SUPPLIED ENTRIES:

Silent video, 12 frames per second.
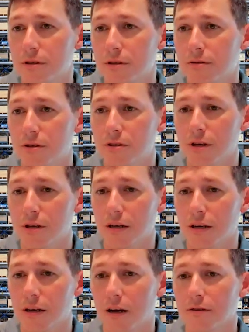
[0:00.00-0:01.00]
that you can
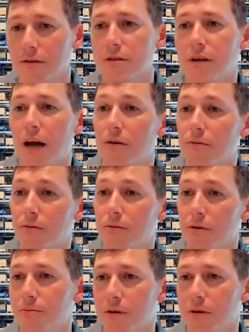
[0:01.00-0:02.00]
check out, see how we're
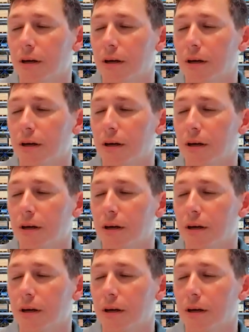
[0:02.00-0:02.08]
helping.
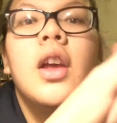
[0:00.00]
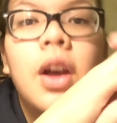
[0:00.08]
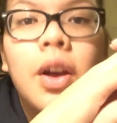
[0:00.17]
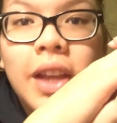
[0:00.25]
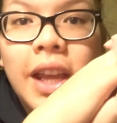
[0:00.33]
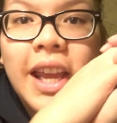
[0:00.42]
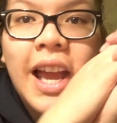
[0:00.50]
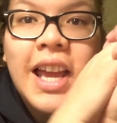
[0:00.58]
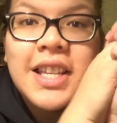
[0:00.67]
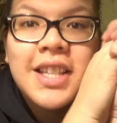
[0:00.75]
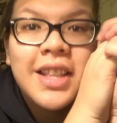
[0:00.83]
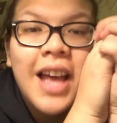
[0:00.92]
Okay
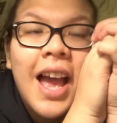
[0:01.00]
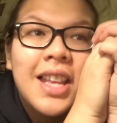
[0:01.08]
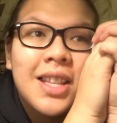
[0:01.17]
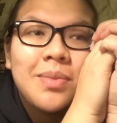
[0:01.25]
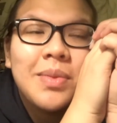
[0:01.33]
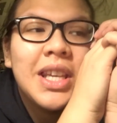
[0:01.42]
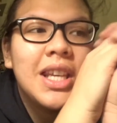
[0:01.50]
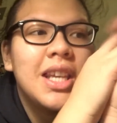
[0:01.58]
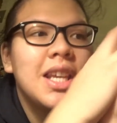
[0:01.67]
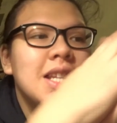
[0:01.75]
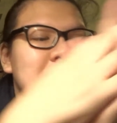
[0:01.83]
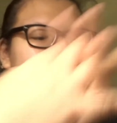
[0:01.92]
guys, that is
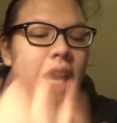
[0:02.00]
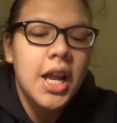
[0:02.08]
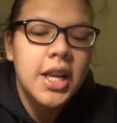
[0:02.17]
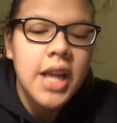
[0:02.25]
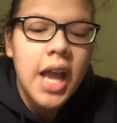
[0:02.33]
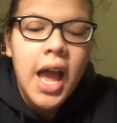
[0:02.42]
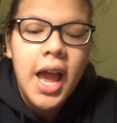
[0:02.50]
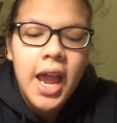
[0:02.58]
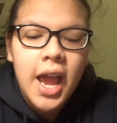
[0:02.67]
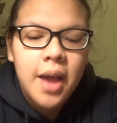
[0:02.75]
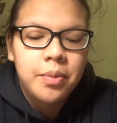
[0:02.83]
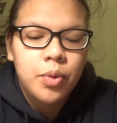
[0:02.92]
me done. I
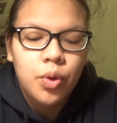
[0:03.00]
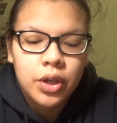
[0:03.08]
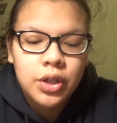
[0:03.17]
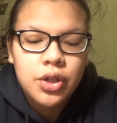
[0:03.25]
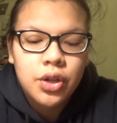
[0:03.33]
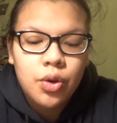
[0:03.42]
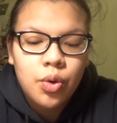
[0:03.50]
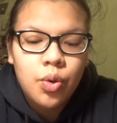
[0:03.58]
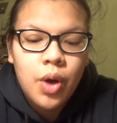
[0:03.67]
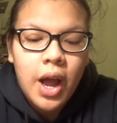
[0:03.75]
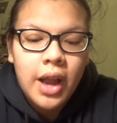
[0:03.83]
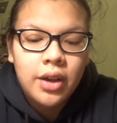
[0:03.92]
am going to
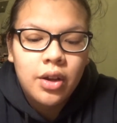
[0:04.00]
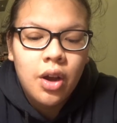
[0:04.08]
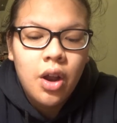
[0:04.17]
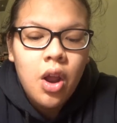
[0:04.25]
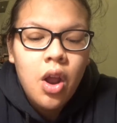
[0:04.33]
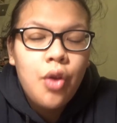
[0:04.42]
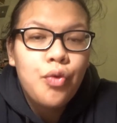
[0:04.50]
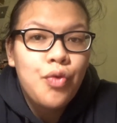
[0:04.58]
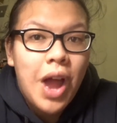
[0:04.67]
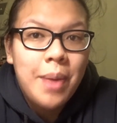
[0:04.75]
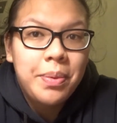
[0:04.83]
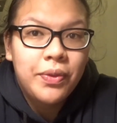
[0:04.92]
go and
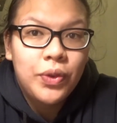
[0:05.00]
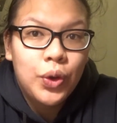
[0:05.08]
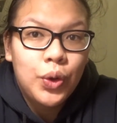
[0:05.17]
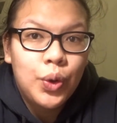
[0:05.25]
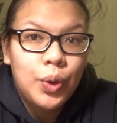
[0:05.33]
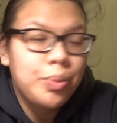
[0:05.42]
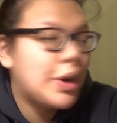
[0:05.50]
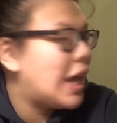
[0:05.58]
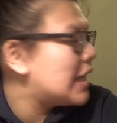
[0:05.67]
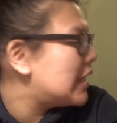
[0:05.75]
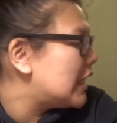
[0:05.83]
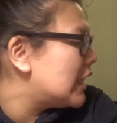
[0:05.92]
wrap a few
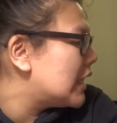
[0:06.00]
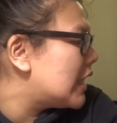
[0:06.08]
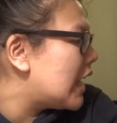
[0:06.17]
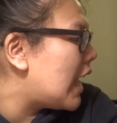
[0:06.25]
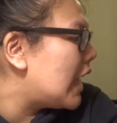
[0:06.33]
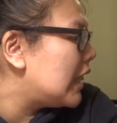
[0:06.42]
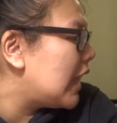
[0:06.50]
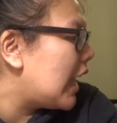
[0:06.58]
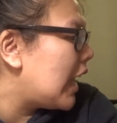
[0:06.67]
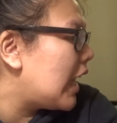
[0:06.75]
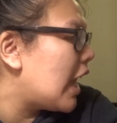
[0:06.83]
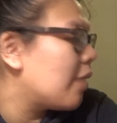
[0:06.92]
presents and
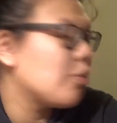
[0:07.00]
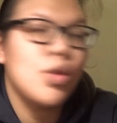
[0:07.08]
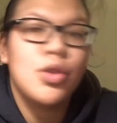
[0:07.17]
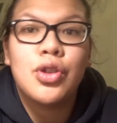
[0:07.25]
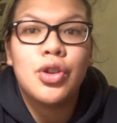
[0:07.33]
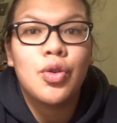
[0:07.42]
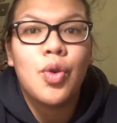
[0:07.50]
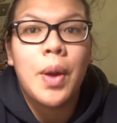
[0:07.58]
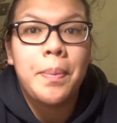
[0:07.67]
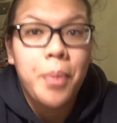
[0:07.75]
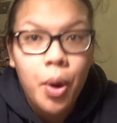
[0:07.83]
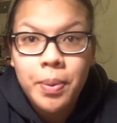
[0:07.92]
then I'm going to go
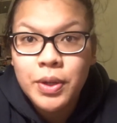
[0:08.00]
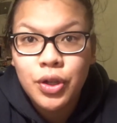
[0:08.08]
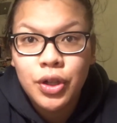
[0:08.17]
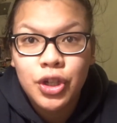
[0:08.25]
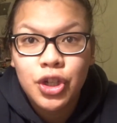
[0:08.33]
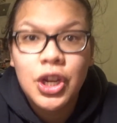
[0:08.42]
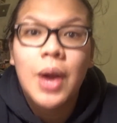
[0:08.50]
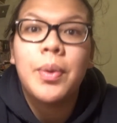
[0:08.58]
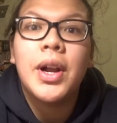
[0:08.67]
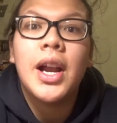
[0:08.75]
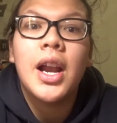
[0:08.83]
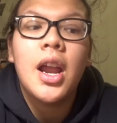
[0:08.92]
and pop into the
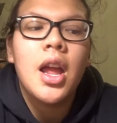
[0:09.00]
shower.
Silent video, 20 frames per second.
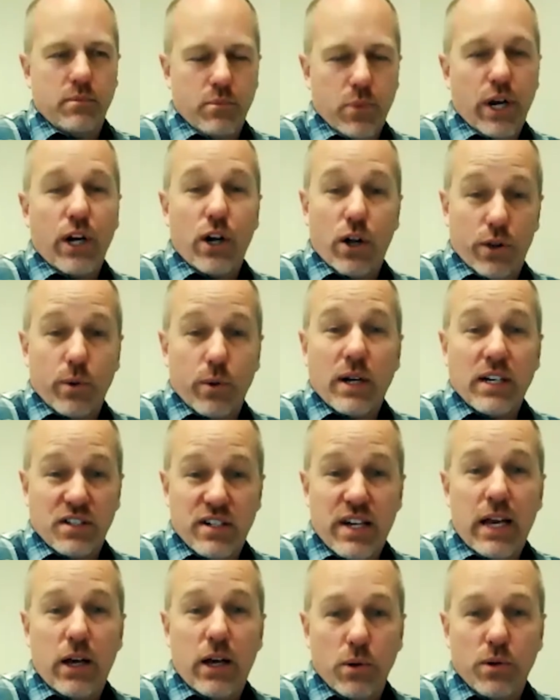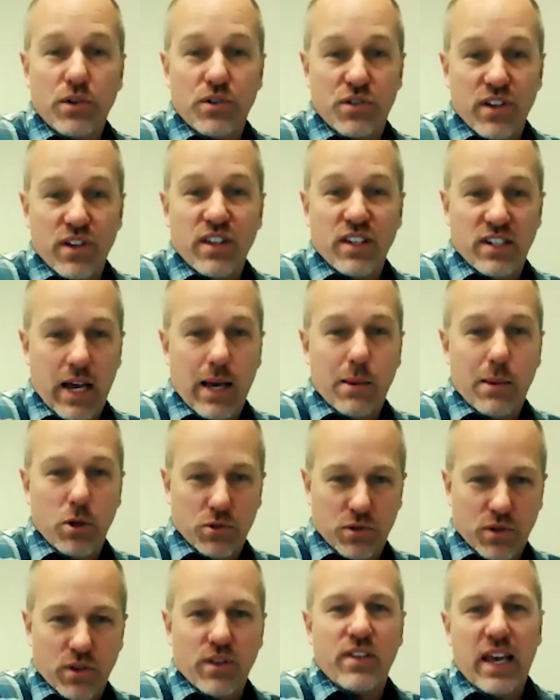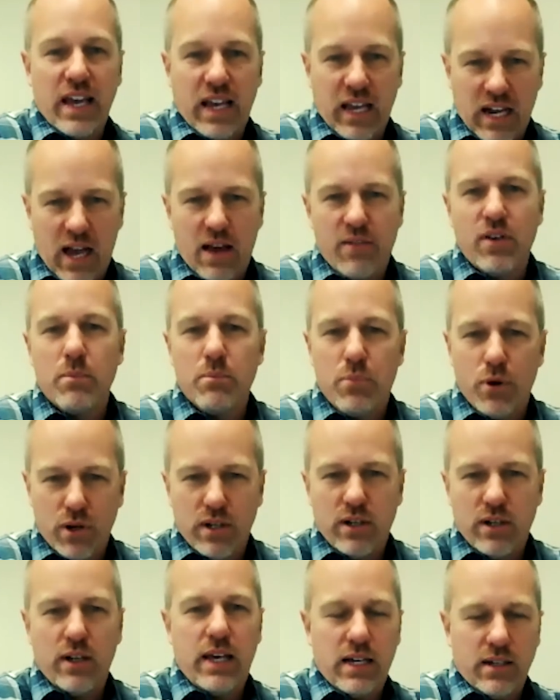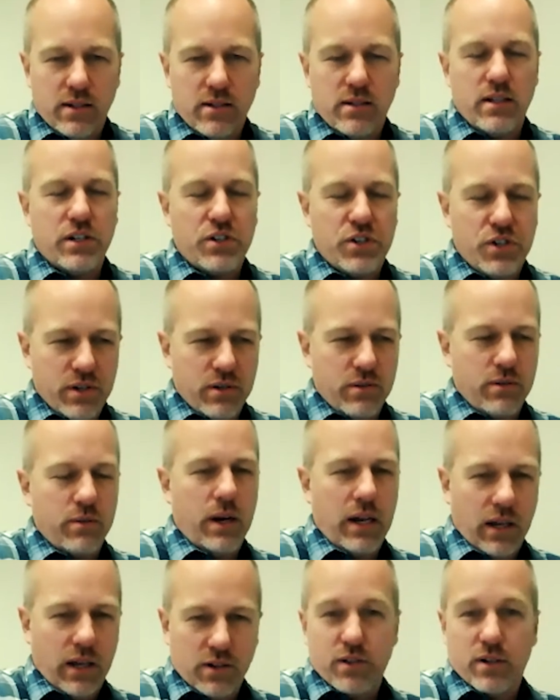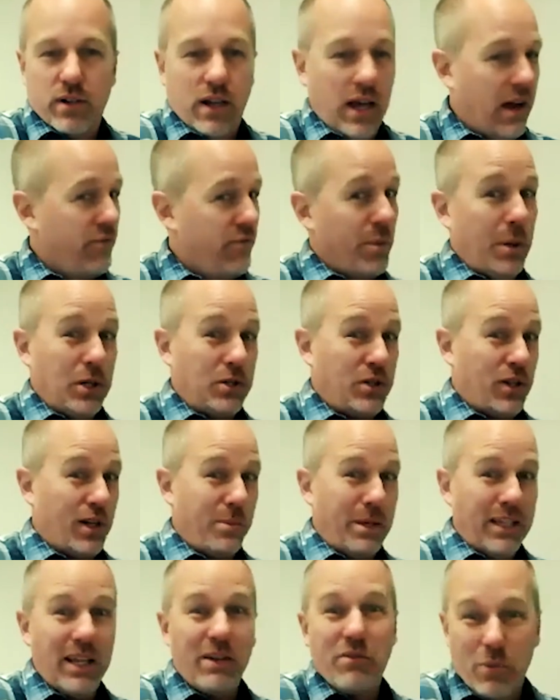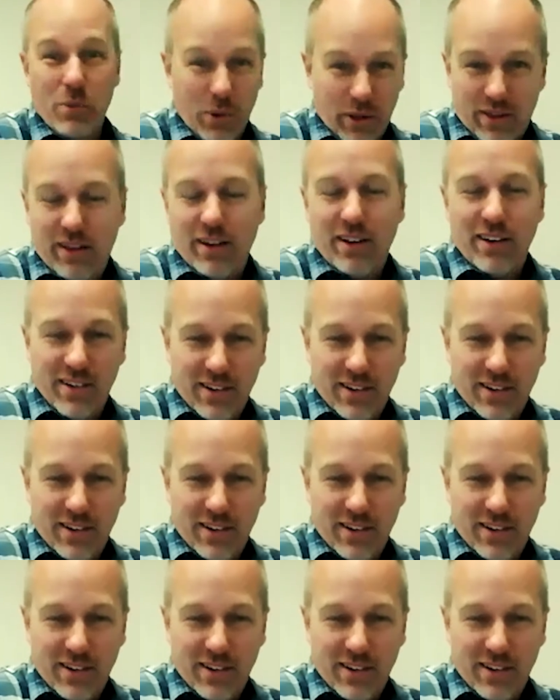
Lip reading: bringing all the right stakeholders to the table so that they can have input into that decision, right? Because everybody's going to be living with it.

ABOUT THIS EXERCISE: Produce an exact reprint of the entries, dropping the images.

TASK ANSWER:
Silent video, 12 frames per second.
[0:00.00-0:01.00]
that you can
[0:01.00-0:02.00]
check out, see how we're
[0:02.00-0:02.08]
helping.
[0:00.00]
[0:00.08]
[0:00.17]
[0:00.25]
[0:00.33]
[0:00.42]
[0:00.50]
[0:00.58]
[0:00.67]
[0:00.75]
[0:00.83]
[0:00.92]
Okay
[0:01.00]
[0:01.08]
[0:01.17]
[0:01.25]
[0:01.33]
[0:01.42]
[0:01.50]
[0:01.58]
[0:01.67]
[0:01.75]
[0:01.83]
[0:01.92]
guys, that is
[0:02.00]
[0:02.08]
[0:02.17]
[0:02.25]
[0:02.33]
[0:02.42]
[0:02.50]
[0:02.58]
[0:02.67]
[0:02.75]
[0:02.83]
[0:02.92]
me done. I
[0:03.00]
[0:03.08]
[0:03.17]
[0:03.25]
[0:03.33]
[0:03.42]
[0:03.50]
[0:03.58]
[0:03.67]
[0:03.75]
[0:03.83]
[0:03.92]
am going to
[0:04.00]
[0:04.08]
[0:04.17]
[0:04.25]
[0:04.33]
[0:04.42]
[0:04.50]
[0:04.58]
[0:04.67]
[0:04.75]
[0:04.83]
[0:04.92]
go and
[0:05.00]
[0:05.08]
[0:05.17]
[0:05.25]
[0:05.33]
[0:05.42]
[0:05.50]
[0:05.58]
[0:05.67]
[0:05.75]
[0:05.83]
[0:05.92]
wrap a few
[0:06.00]
[0:06.08]
[0:06.17]
[0:06.25]
[0:06.33]
[0:06.42]
[0:06.50]
[0:06.58]
[0:06.67]
[0:06.75]
[0:06.83]
[0:06.92]
presents and
[0:07.00]
[0:07.08]
[0:07.17]
[0:07.25]
[0:07.33]
[0:07.42]
[0:07.50]
[0:07.58]
[0:07.67]
[0:07.75]
[0:07.83]
[0:07.92]
then I'm going to go
[0:08.00]
[0:08.08]
[0:08.17]
[0:08.25]
[0:08.33]
[0:08.42]
[0:08.50]
[0:08.58]
[0:08.67]
[0:08.75]
[0:08.83]
[0:08.92]
and pop into the
[0:09.00]
shower.
Silent video, 20 frames per second.
Lip reading: bringing all the right stakeholders to the table so that they can have input into that decision, right? Because everybody's going to be living with it.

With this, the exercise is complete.